Через неделю, когда я стал подниматься, мне удалось отправить письмо на волю Вале Рожковой, той самой девушке, из-за которой я здесь оказался. Я писал, что начал учиться рисовать, и просил прислать мне цинковые белила. Где-то я слышал, что цинковые белила — сильный яд. Через пару дней Валя привезла мне несколько тюбиков.

Дело в том, что Бес был большим лакомкой: он любил сгущенное молоко, а бригадиру были открыты все запасы.

— Принести две банки сгущенки, — командовал он шнырю. И тот бежал за молоком. Банку Бес выпивал одним глотком и отбрасывал, чтобы те, кто захочет, долизали остатки (находились и такие).

Обе банки я «приготовил» заранее. Насчет цвета я не беспокоился: белила были лишь немного светлее сгущенки. Нужно было только, чтоб он не сразу почувствовал посторонний привкус.

После обеда Бес, как всегда, потребовал сгущенку. Шнырь принес ему две уже открытые банки. Бес засосал их густое содержимое и швырнул пустые банки на соседний стол.

Все, кто был в курсе, замерли за столами, стараясь не дышать. Мы ждали результата. Вот бес удивленно пытается встать. Сейчас он должен упасть на пол замертво. И вдруг он вскакивает из-за стола и командует:

— Отряд, встать! Выходить строиться!

А сам бежит к уборной. Внутри деревянной будки слышен страшный шум. Кажется, из Беса изливаются потоки. Его шатает, и будка ходит ходуном, как живая, словно в нее, в самом деле, вселилась нечисть.

Мы стоим в строю, ждем со страхом, что будет.

Бес появляется в дверях и с трудом приближается к шеренге, придерживая штаны двумя руками и шатаясь.

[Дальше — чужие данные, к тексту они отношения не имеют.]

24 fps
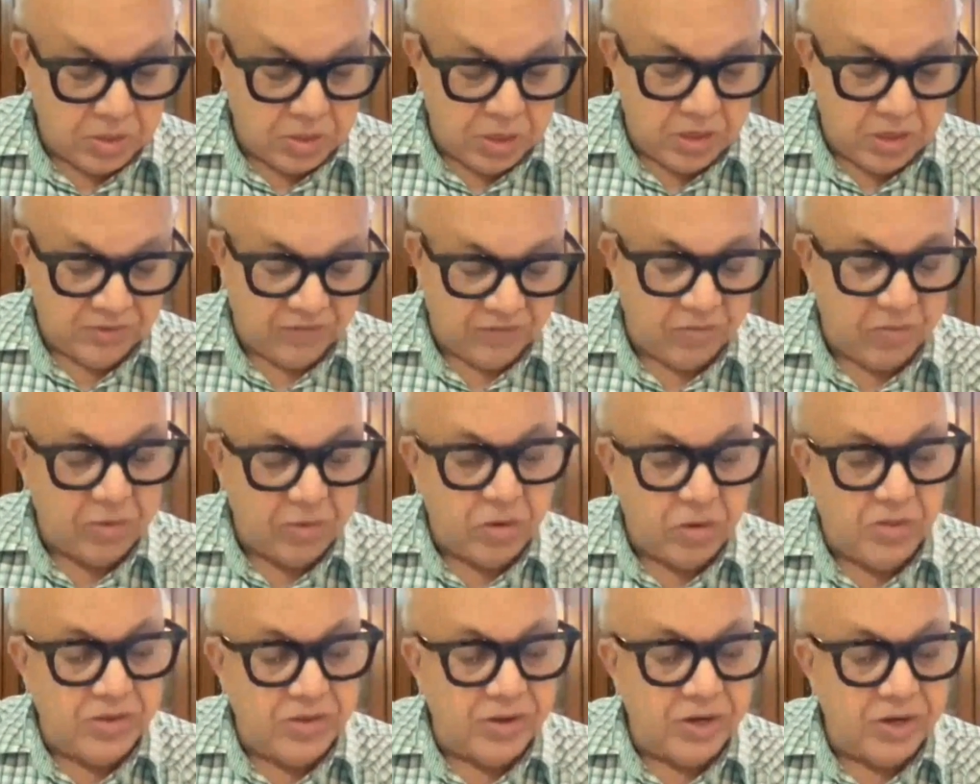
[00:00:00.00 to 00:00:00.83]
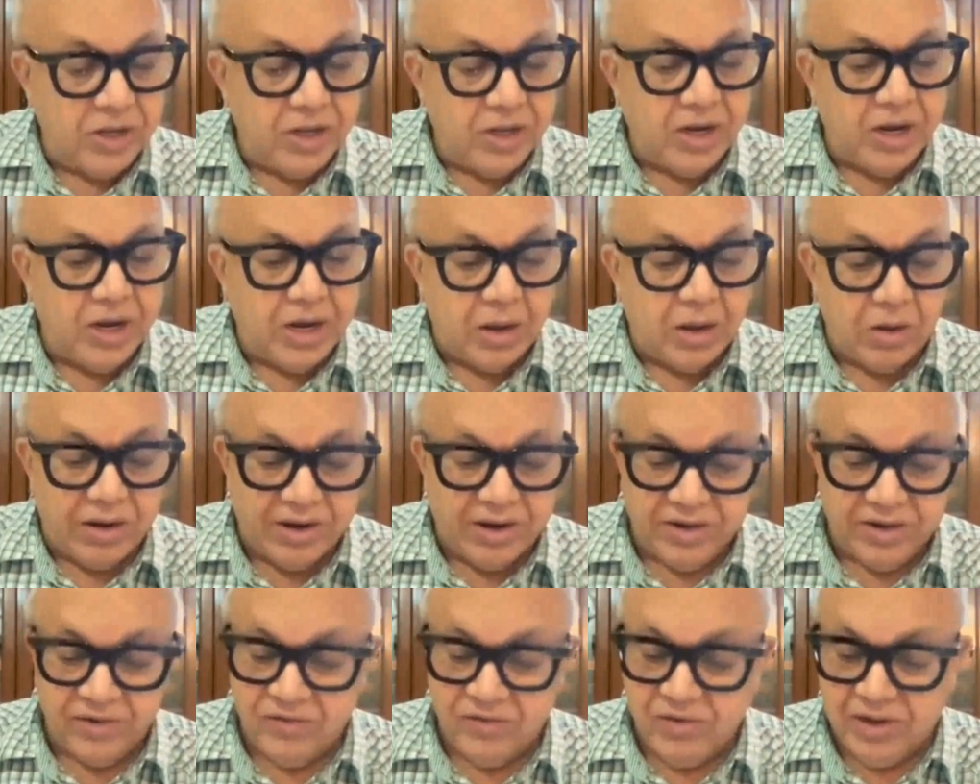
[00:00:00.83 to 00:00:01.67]
Yes, because the decree. Now
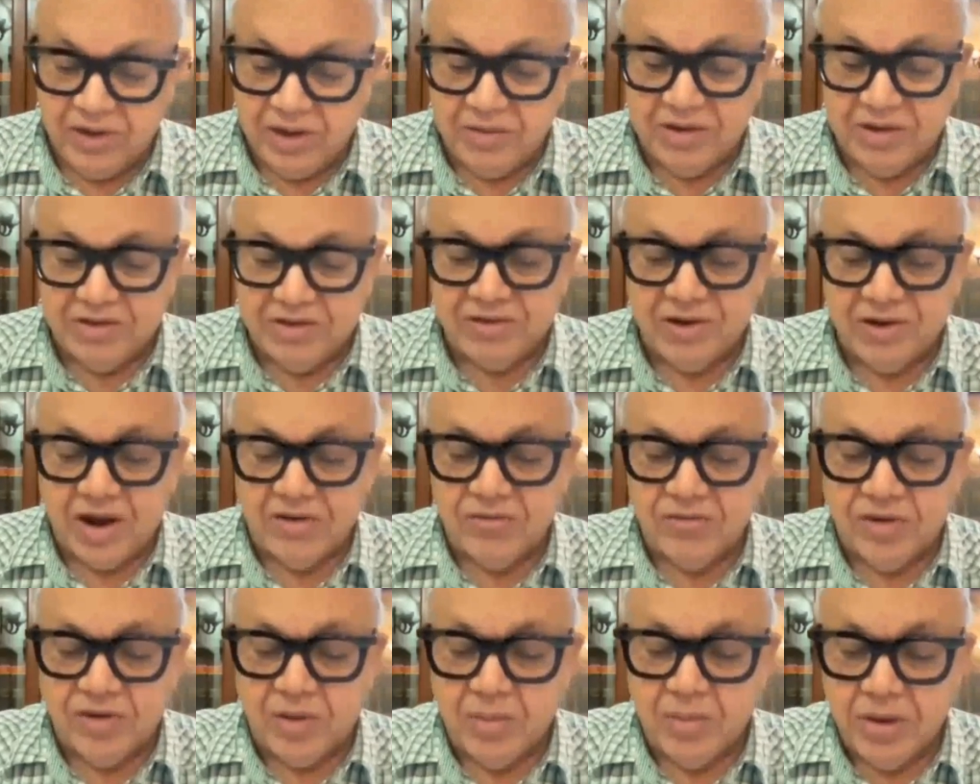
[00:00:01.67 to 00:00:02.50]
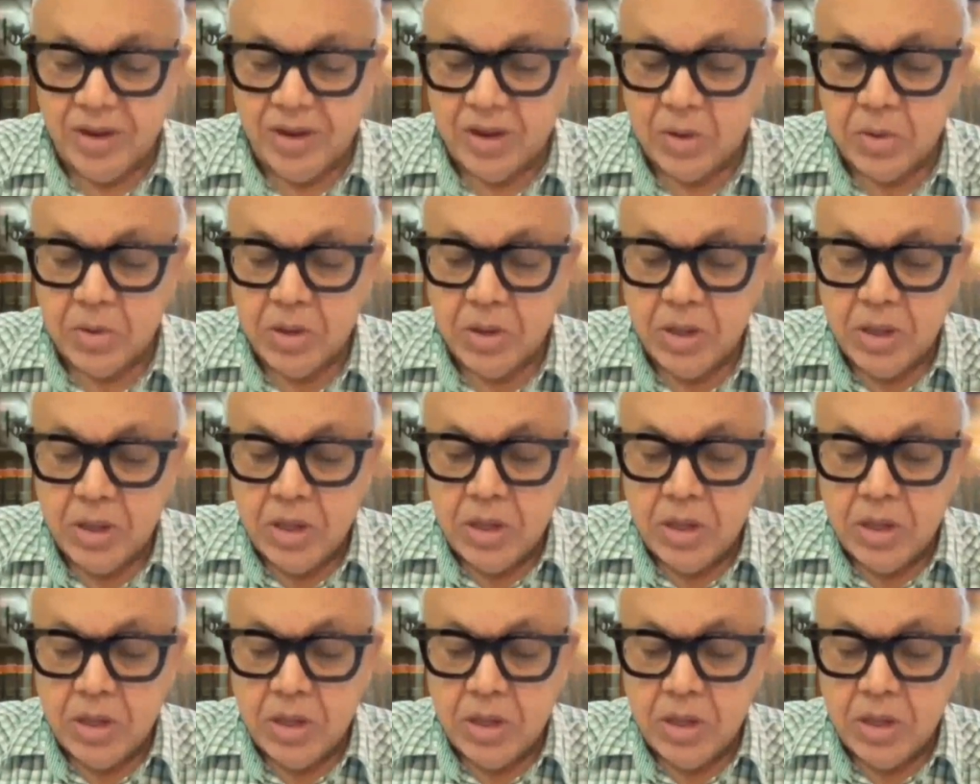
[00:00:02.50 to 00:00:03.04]
let us see. I will start from here.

— Кто это сделал? — не кричит, но тихо спрашивает. От этого тихого голоса всем еще страшнее. Строй молчит. — Я жду… А то хуже будет!

— Но ничего, я узнаю! — говорит он зловеще. — Напра-во! Шагом марш!

И, конечно, он узнал. Это, впрочем, было несложно. Он долго бил, потом пытал, потом снова бил шныря, который принес ему банки. И тот не выдержал. Я не могу даже осуждать его. Человеческие силы имеют предел.

Вечером он меня избил, выбил зубы, сломал нос, поломал ребра. Это избиение происходило у нас в бараке, на втором этаже старого здания. Никто даже не попытался вмешаться. Это было бы так же бессмысленно, как попытаться остановить на ходу грузовик. А потом избитого, почти потерявшего сознание, рывком выкинул меня из окна. Я должен был упасть на землю примерно с десяти метров и разбиться вдребезги. Но был четверг, банный день, в лагере в тот день поменяли белье, и я приземлился на тюки с грязными простынями. Это меня спасло.

Было ясно, что в следующий раз он найдет повод добить меня окончательно.

Я провалялся четыре недели. Самое неприятное было то, что я не мог спать. По ночам я обдумывал планы мести и только под утро засыпал в бессильной ярости.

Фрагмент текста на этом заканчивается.